*ASSIGNED TASK*
Copy all the records word for word, apart from any pictures.

*DATA FOR THIS EXERCISE*
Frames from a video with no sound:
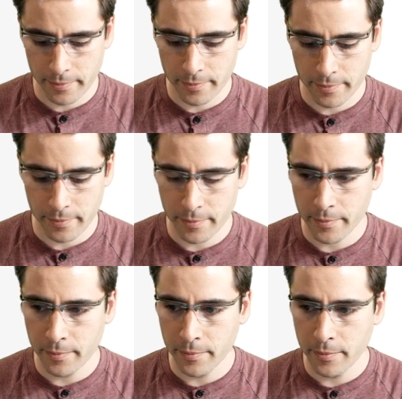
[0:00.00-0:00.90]

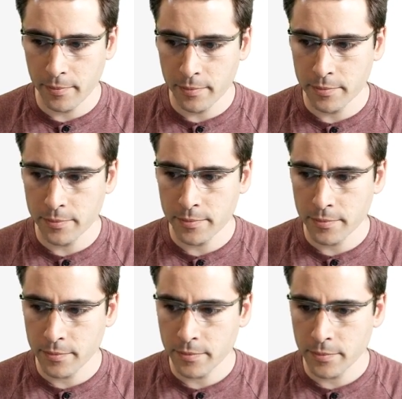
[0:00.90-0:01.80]

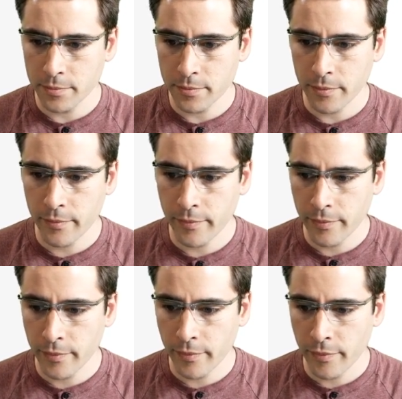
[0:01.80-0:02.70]

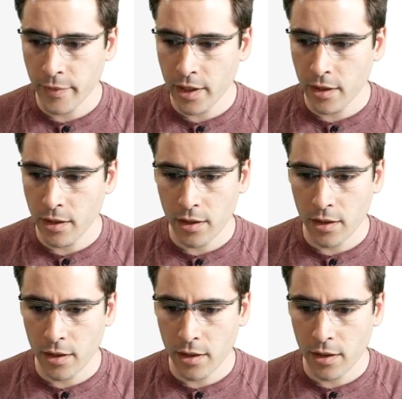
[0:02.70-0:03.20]
No one is speaking in this clip.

*RESULT FOR THIS TASK*
Frames from a video with no sound:
[0:00.00-0:00.90]

[0:00.90-0:01.80]

[0:01.80-0:02.70]

[0:02.70-0:03.20]
No one is speaking in this clip.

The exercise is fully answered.